In summary, it’s too early to (over) analyse second-wave. When others do so, remember that if headlined excess death estimates are erroneous at state-level (as seen with TN), headlined pan-India numbers are likely to be even more so.
Conclusion
I started with a picture. Data embedded in it pertains to a single state. Method embedded in it is universally applicable. It entails framing recent data against long history rather than arbitrarily subtracting one recent datapoint from another. Luckily, all required history is available in one place. In fact, on one page – ‘Statement 9’ on Page 28 of CRS-2019 report. Simply framing covid-period data from media-reports against prior data from this page leads to a better inference than what others want you to believe.
Postscript
Apart from data sources mentioned above, data is also available from Tamil Nadu’s CRS system (http://www.crstn.org/birth_death_tn/).
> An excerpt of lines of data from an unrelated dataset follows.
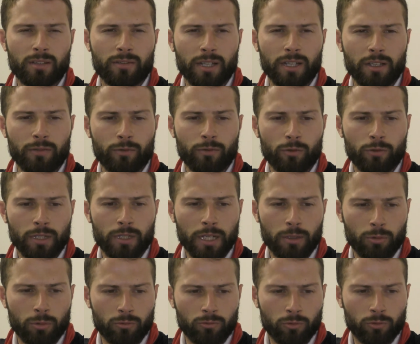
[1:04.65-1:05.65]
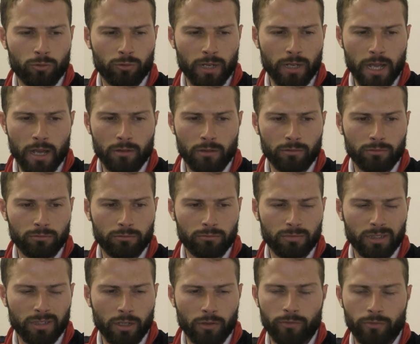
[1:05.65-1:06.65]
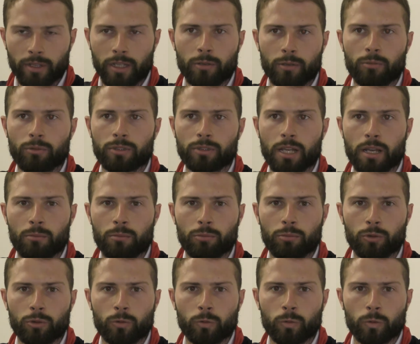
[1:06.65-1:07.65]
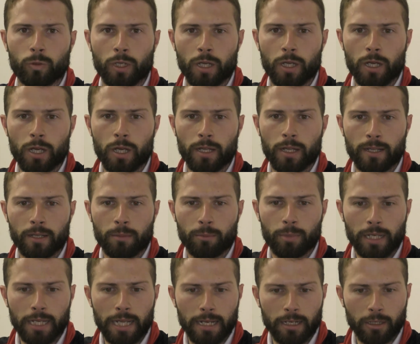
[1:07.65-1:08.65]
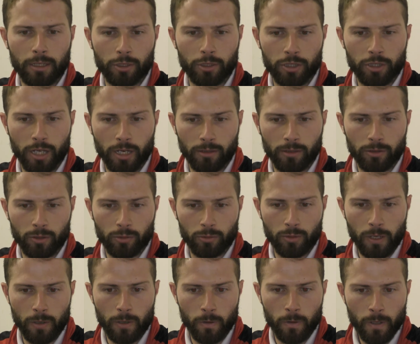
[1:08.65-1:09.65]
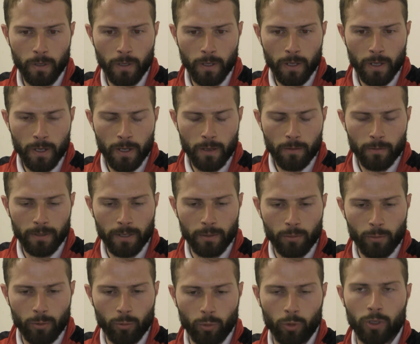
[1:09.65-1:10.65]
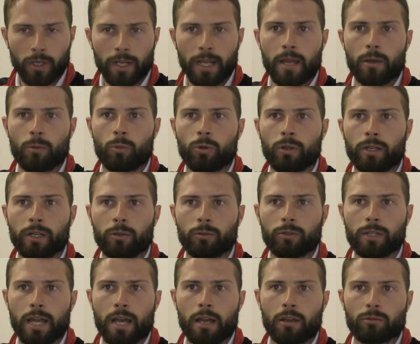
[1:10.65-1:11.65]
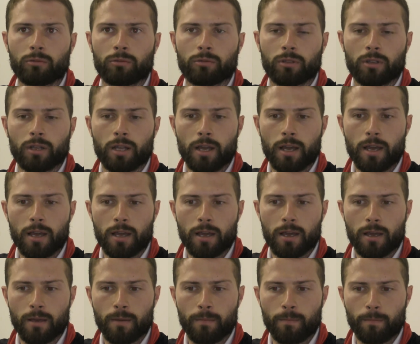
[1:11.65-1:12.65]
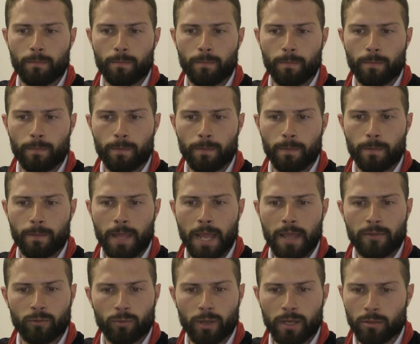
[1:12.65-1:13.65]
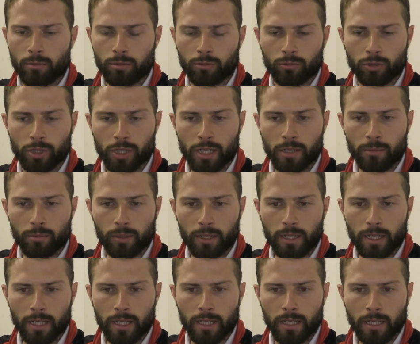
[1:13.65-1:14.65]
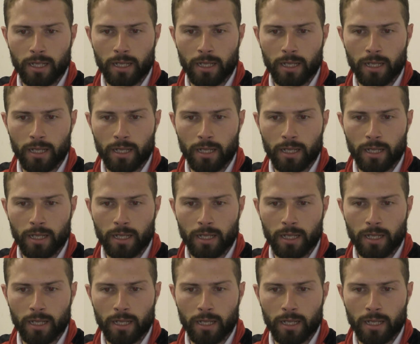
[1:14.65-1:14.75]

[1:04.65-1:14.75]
I think Fordy had one ruled out. I don't think it was handball. I think Billy had a good chance as well. We then went 1-0 down, gave away the ball cheaply.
Unfortunately, that data does not tally with either national CRS-2019 report (for 2018, 2019) or with data uploaded as part of one of the media reports referred to above. According to TN-CRS, registered deaths grew at a very high 16% in 2019 (pre-covid) and 8% in 2019. Depending on data source used, TN’s growth in registered deaths varies between 2% and 8%, compared to trend growth of 4%. At the upper end of this range, it is possible that TN recorded ~20,000 above-trend deaths in 2020. However, with 12,000 reported covid deaths over the same period and not all excess death attributable to covid, this article’s inference of no first-wave undercount (above an inherently unavoidable level) holds. As does its inference of TN’s excess deaths being elevated mainly during May-June 2021, coinciding with second-wave. Per TN-CRS, TN could witness over 100,000 above-trend deaths across May-June 2021, since June appears more elevated than May. However, as this data has been inconsistent with centrally published CRS data in the past, it is best to treat these numbers as provisional.